I think the online ML class (Stanford?) is helping to pump up interest in the laycrowd.
autonomous helicopters
automated analysis of satellite imagery
search engines
visual search engine (google goggles)
virtual assistant (siri)
speech recognition
document classification (spam detectors)
question answering systems (ibm watson)
ad placement (google adsense)
computer guided surgery
high throughput imaging (chemo/bioinformatics)
product recommendation (amazon/netflix)
acturial science
industrial automation (inspection systems)
intelligent video surveillance
I think I should look into this. I sense that I lack a general understanding of what is really possible with ML. (My current understanding is weighted toward underestimating what is possible with ML).

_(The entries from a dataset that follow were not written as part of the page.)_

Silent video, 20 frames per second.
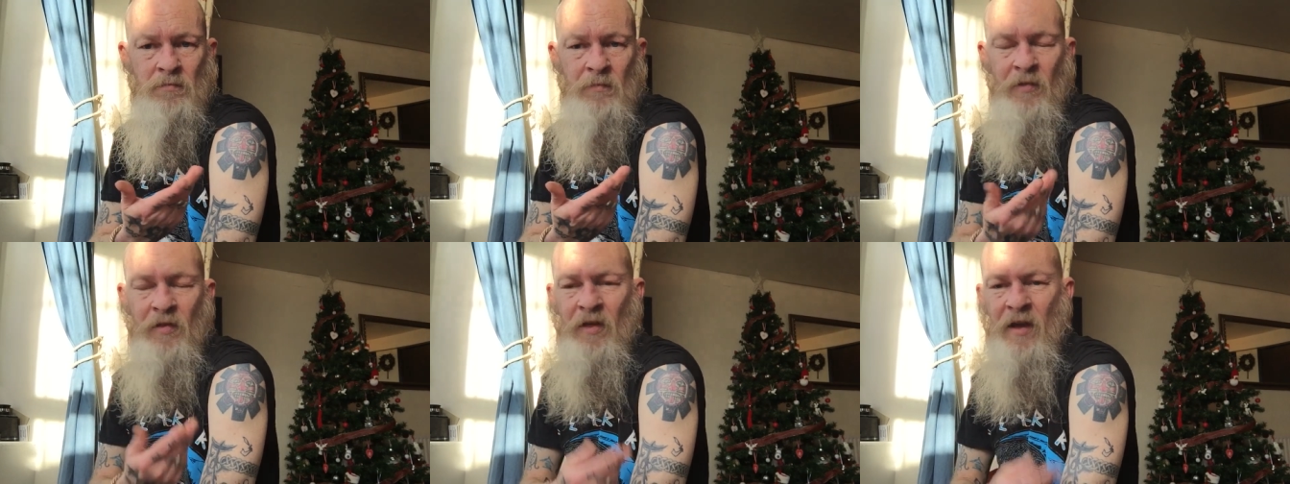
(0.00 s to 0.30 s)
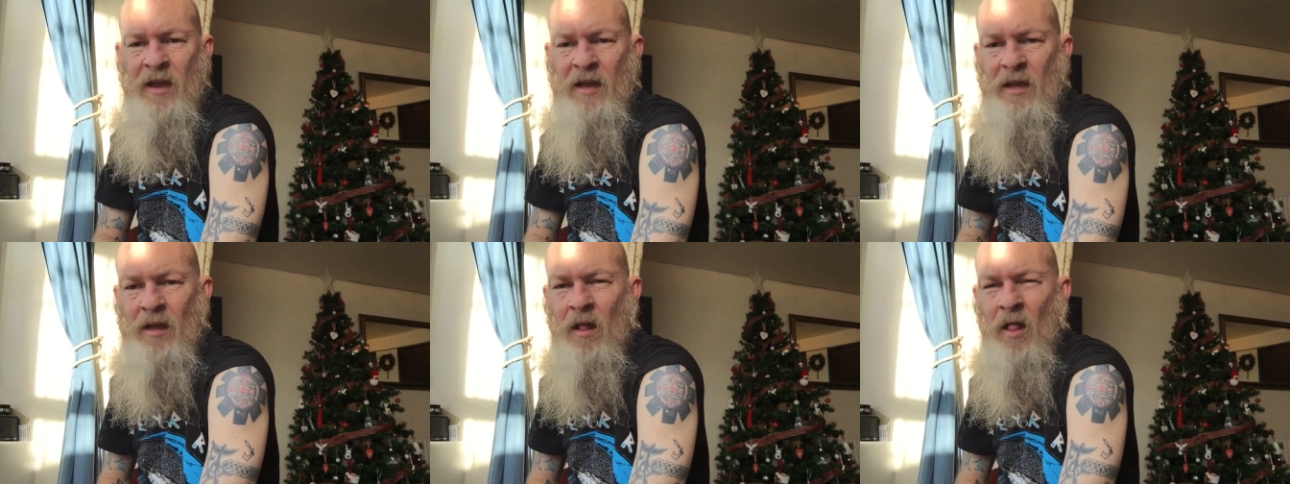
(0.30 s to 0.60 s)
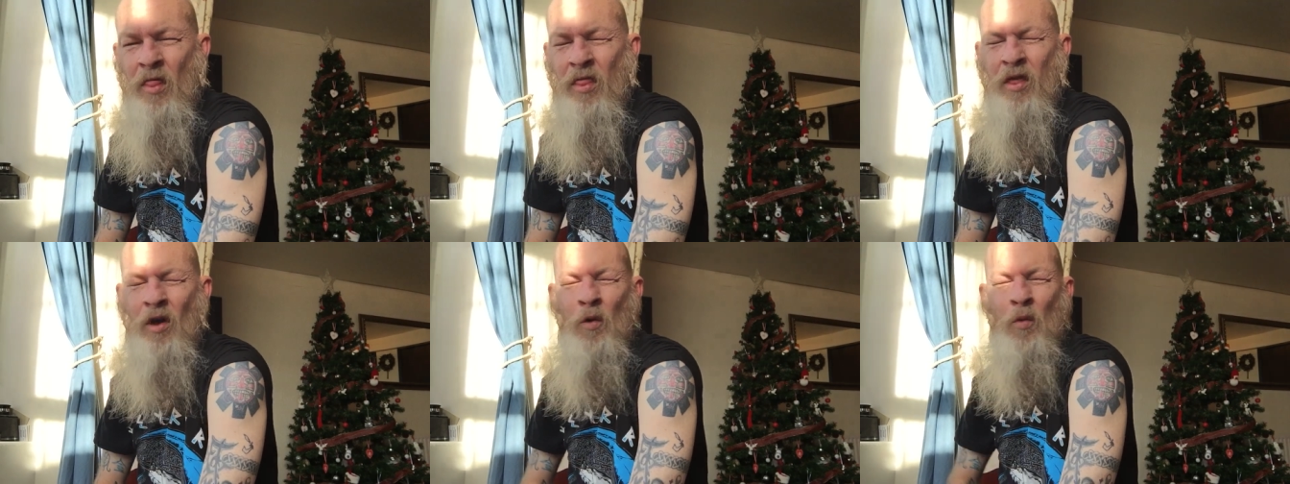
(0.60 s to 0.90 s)

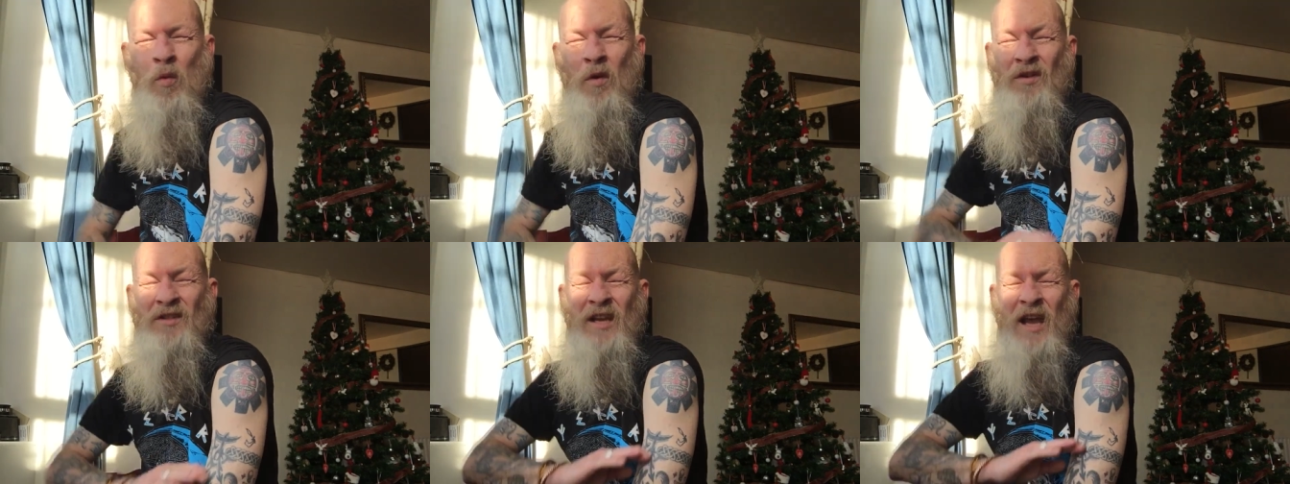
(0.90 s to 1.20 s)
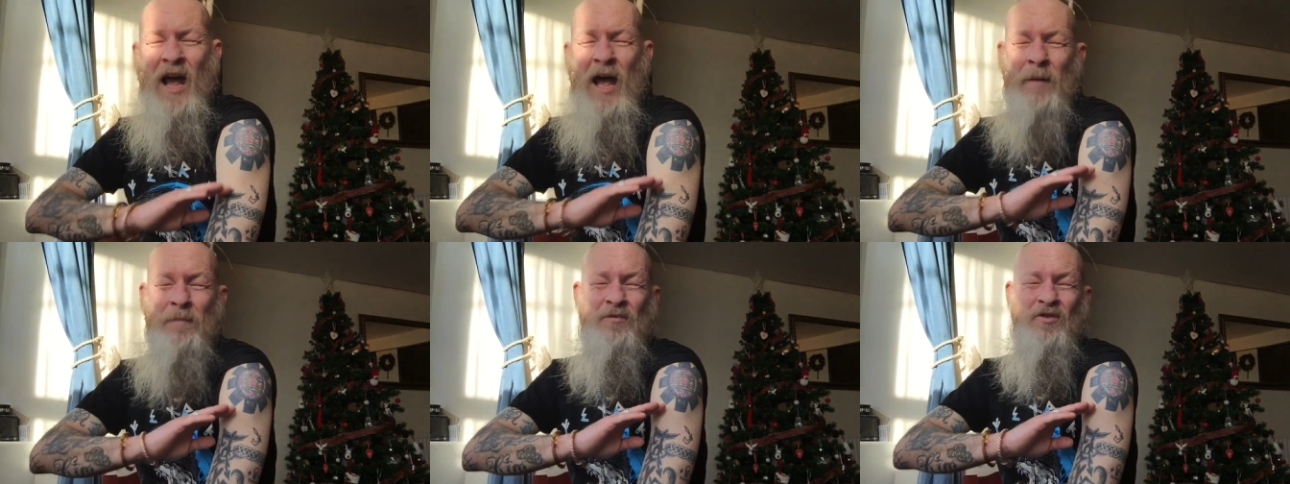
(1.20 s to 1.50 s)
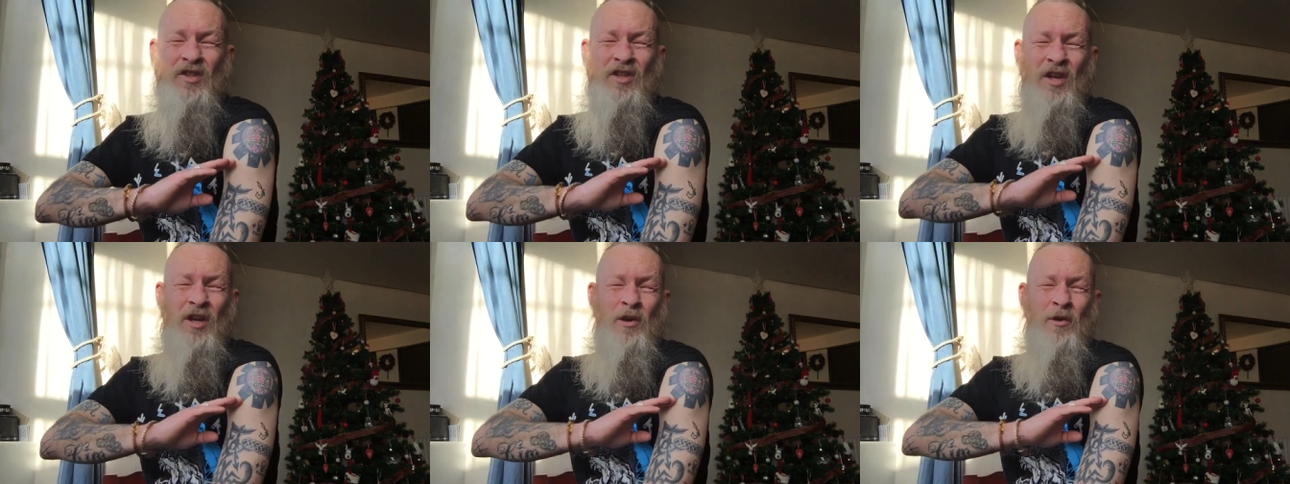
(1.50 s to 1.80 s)
thing that was
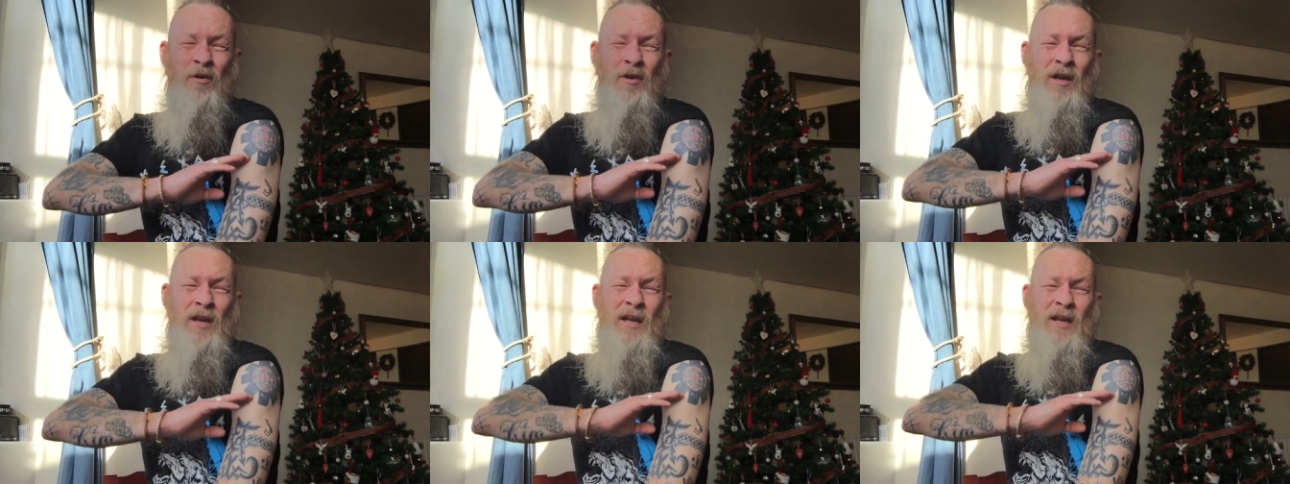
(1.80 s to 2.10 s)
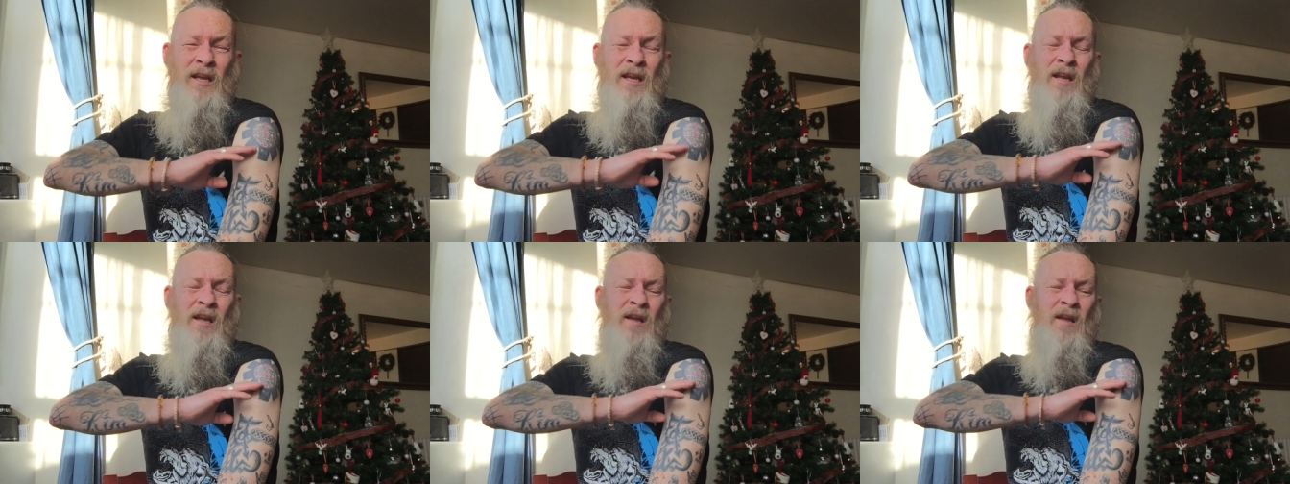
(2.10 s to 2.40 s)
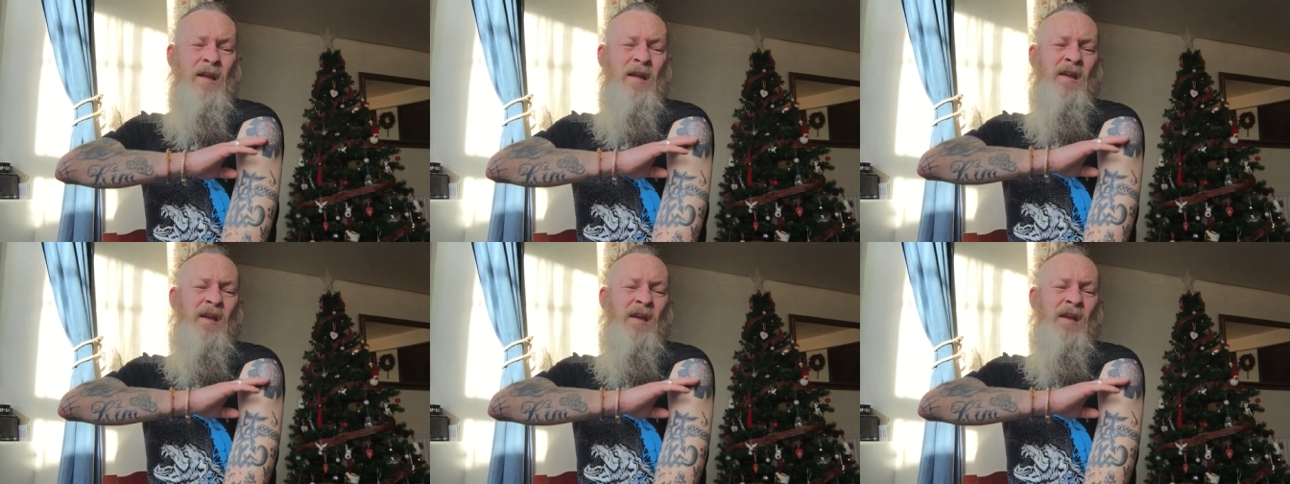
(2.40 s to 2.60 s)
absolutely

As you can imagine, this generates tons of data. Our lab did a highthrouput screen of genetic mutants in neurons, and then used software to quantify basic morphology such as neurite length , arborization, and cell death.
Crystallographers will use a similar system to bathe their protein in billions of compounds to find the right combination for crystallizing. Automated cameras will capture images and try to identify which ones have crystallized so the researcher doesn't have to do it by hand.